S.F. Symphony Celebrates Britten, Gamelan, Prokofiev
June 12, 2014
Dance, which is not a mainstay of the symphonic repertoire, bracketed the opening concert of the San Francisco Symphony's season-closing minifestival honoring Benjamin Britten (1913-1976).
With the second half of the concert featuring the 1997 Donald Mitchell/Mervyn Cooke Suite from Britten's 1957 Prince of the Pagodas ballet score, the relevant novelty opening the event was an actual dance performance on the concert stage, by Gamelan Sekar Jaya.
The relevance: the Britten score is influenced by (although does not quote) the music of the Balinese gong orchestra, whose spirit is reflected in the fairytale story of the full-evening ballet choreographed by John Cranko at the beginning of his illustrious career.
Michael Tilson Thomas, himself a gamelan enthusiast, engaged and introduced the acclaimed Gamelan Sekar Jaya from the East Bay, performing a work from the Balinese kebyar repertoire.
The kebyar ensemble is a modern gamelan orchestra of about 30 musicians, playing metallophones, gongs, flutes, fiddles, drums, and cymbals. Five richly costumed female dancers perform the story to the accompaniment of the ensemble.
On two of the concert series, including Thursday, the work is Gamelan Pengleb, for which the ensemble traveled to Bali to learn an authentic reconstruction of the century-old story.
As Balinese dance movements and gestures are unfamiliar to the Western audience, only glimpses of its meaning can be appreciated readily, but the explanation is that it shows the oppression and eventual liberation of young women.
The June 13 and 15 gamelan on the SFS schedule is Tabuh Pat Jagul, a temple work of quiet mantras.
Promised to run 90 minutes, the concert took closer to two hours because of the time required by the extensive stage rearrangement after the gamelan.
The wait was well worth it as the orchestra regained its place and Gil Shaham appeared to perform Prokofiev's Violin Concerto No. 2, a 1935 work that's strikingly different from the composer's dazzling virtuoso concertos.

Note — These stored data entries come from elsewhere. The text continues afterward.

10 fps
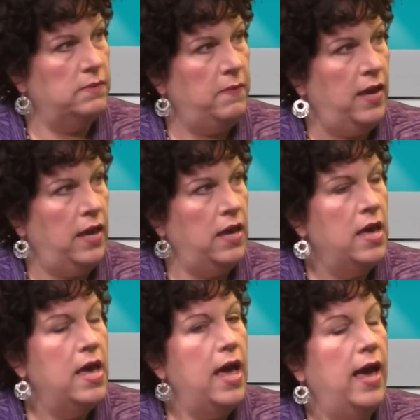to me,
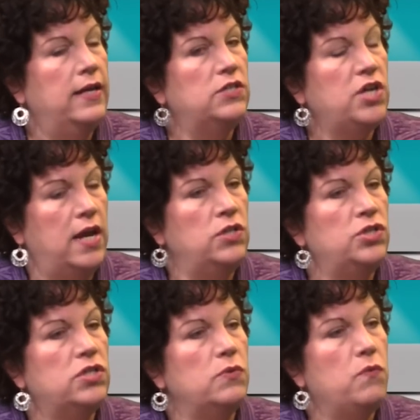and it
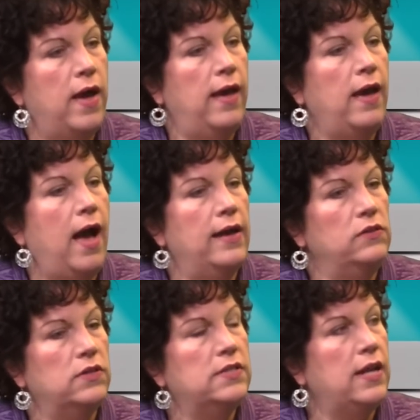changed the way I
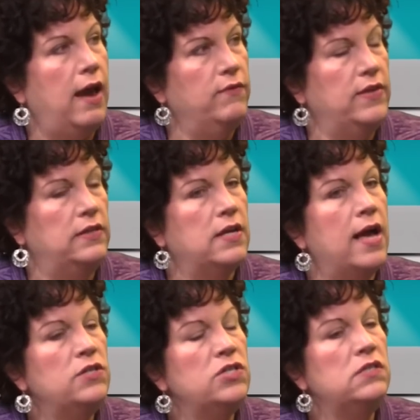looked at everything,
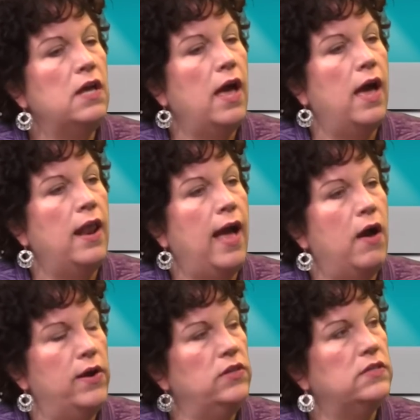not just at
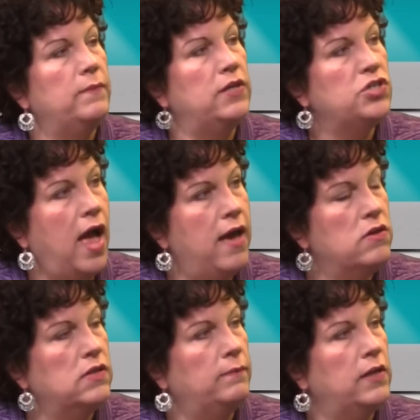how I looked at my
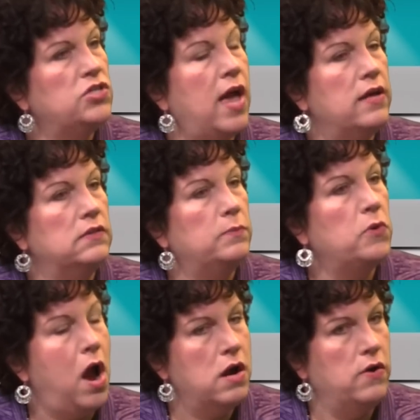child and my child's
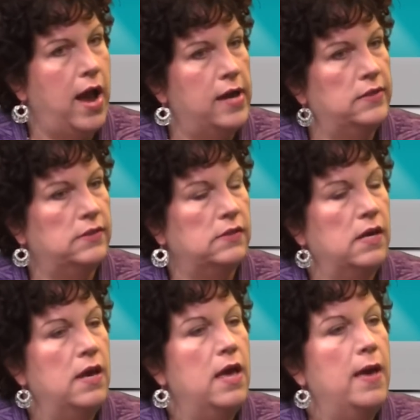progress,
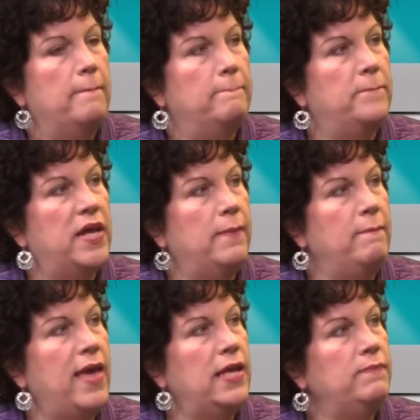but it
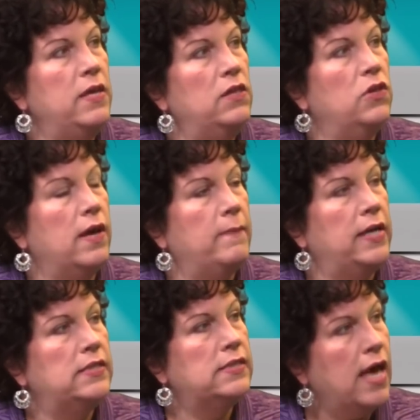made me look at
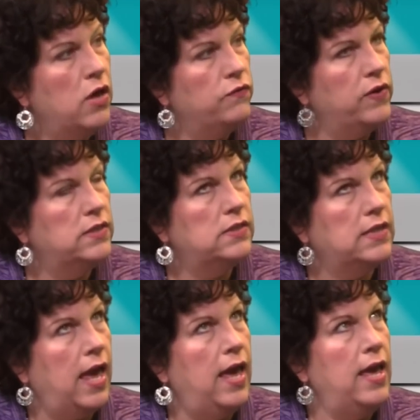myself and
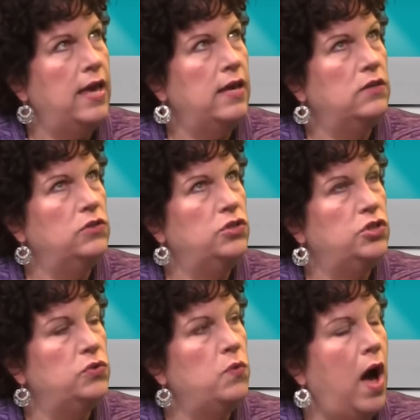say,
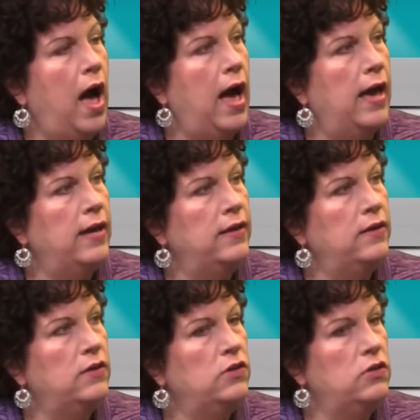do
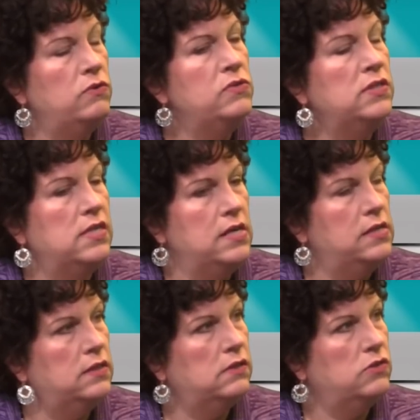I use
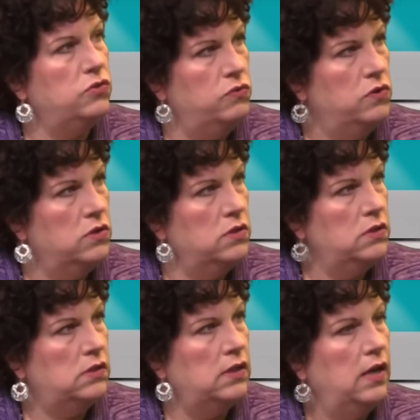these
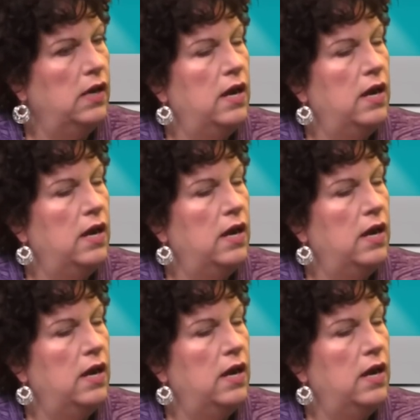tools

Shaham, a brilliant musician attractively free of the trappings of stardom, is perfect for this mostly muted, austere, simple, unshowy concerto. Under MTT's direction, Shaham and the orchestra shone in the performance, both in the first two movements and in the contrasting third one.
It is only at the end that the dazzling intensity that characterizes his piano concertos makes its appearance, somewhat scaled down, Prokofiev "indulging his appetite for dissonance and fierce accent, so firmly kept in check" until now, in program annotator Michael Steinberg's words.
But, just once, even without Steinberg's help, some vital connections were easy to make. What the late musicologist called melodies "so sweetly lyric that we could almost imagine a page from one of the Romeo and Juliet notebooks" were easily recognized — throughout the concerto — as quotes, harmonies, and the atmosphere of the ballet score, which is heard in Davies Hall almost as often as across Grove Street, at San Francisco Ballet performances. It was refreshing to hear this virtual variation of R&J.
Almost as different as the violin concerto is from "typical Prokofiev," The Prince of the Pagodas is "unusual Britten." There are long, spiky, jaunty passages that are unlike the composer's usual brooding mien, and the exotic orchestration naturally differentiates it.
It is in the use of glockenspiel, xylophone, vibraphone, gongs (just two), triangle, castanets, anvil, tambourine, cymbals, etc. that the gamelan influence is manifested, and what lends the work its distinct sound. And yet, the majority of the work, along with prominent violin and English horn solos (Alexander Barantschik and Russ deLuna) make it far more English/Western than anything else.
Britten's extensive — near excessive — mixing of styles, semi-quotes and perhaps parodies of several of his contemporaries both complicates the score and makes it fascinating.
Special mention is to be made of MTT's varied interests and equal mastery of divergent styles these concerts represent. To take his versatility and omnivorous involvement to its logical (if bizarre) end, he should have sat in with the gamelan; we cannot know what he did backstage while Gamelan Sekar Jaya performed.